=== Section Start ===

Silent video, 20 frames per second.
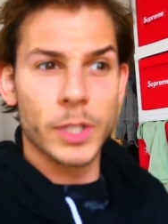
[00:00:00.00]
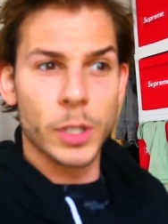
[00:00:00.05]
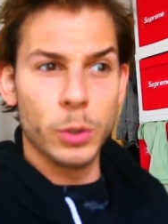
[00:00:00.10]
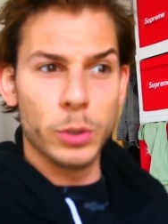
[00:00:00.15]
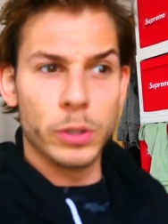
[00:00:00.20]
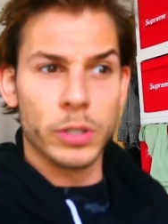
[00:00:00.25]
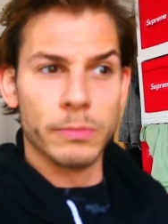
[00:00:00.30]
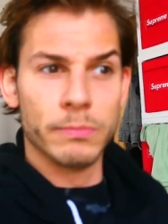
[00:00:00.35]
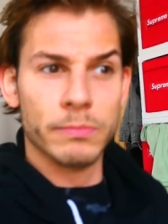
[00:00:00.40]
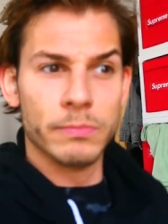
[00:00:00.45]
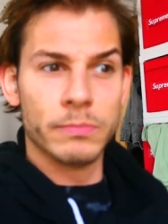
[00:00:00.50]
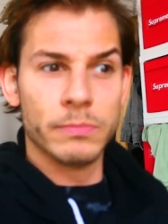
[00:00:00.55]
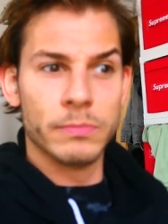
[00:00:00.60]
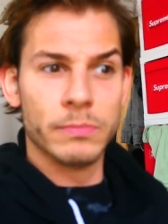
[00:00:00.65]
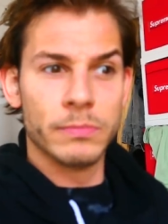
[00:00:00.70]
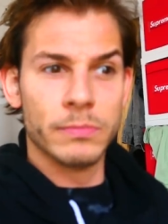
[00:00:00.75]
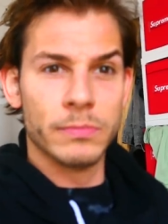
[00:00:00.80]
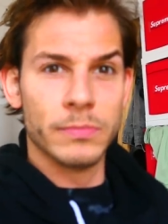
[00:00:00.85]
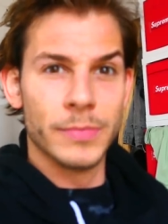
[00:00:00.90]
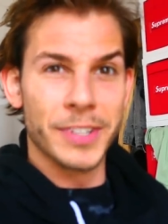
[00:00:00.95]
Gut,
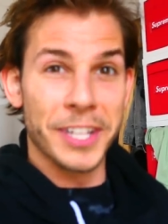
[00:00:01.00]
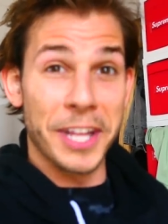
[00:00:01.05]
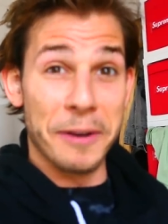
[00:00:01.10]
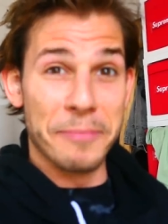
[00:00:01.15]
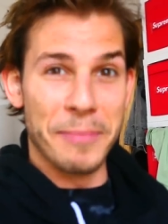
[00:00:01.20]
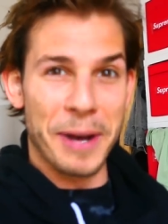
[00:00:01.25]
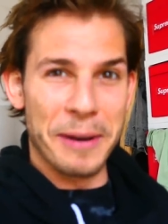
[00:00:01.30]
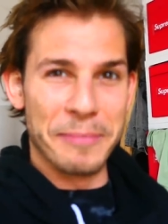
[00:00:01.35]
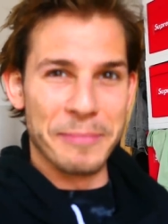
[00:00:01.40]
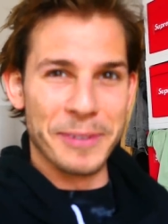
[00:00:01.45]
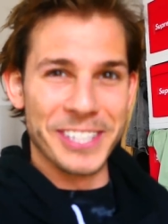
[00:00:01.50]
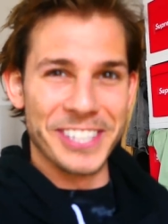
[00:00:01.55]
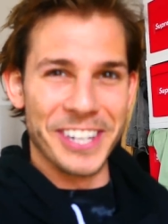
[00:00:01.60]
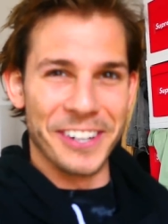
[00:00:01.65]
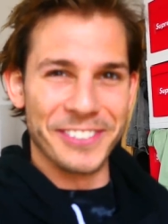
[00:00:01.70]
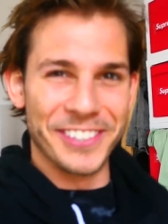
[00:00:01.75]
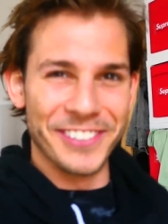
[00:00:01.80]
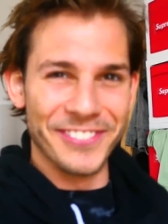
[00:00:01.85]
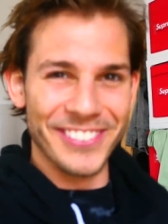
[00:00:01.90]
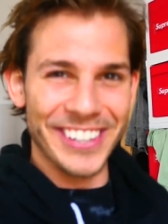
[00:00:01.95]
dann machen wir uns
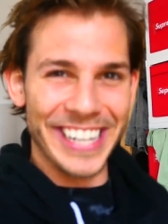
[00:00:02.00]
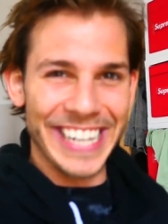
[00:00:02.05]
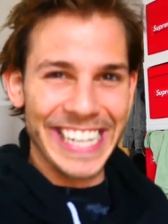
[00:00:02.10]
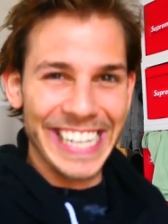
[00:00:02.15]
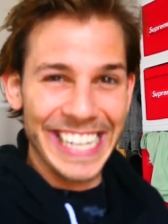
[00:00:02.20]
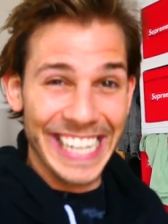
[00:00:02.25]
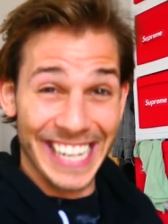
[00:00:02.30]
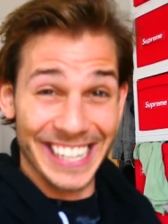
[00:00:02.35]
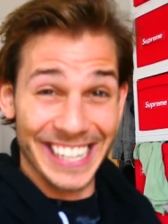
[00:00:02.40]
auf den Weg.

=== Section End ===

* **TASK DIRECTIONS**
Copy exactly, and only, the lines running from the one containing "[00:00:01.40]" through the final line of the data, and omit the pictures.

* **RESULT**
[00:00:01.40]
[00:00:01.45]
[00:00:01.50]
[00:00:01.55]
[00:00:01.60]
[00:00:01.65]
[00:00:01.70]
[00:00:01.75]
[00:00:01.80]
[00:00:01.85]
[00:00:01.90]
[00:00:01.95]
dann machen wir uns
[00:00:02.00]
[00:00:02.05]
[00:00:02.10]
[00:00:02.15]
[00:00:02.20]
[00:00:02.25]
[00:00:02.30]
[00:00:02.35]
[00:00:02.40]
auf den Weg.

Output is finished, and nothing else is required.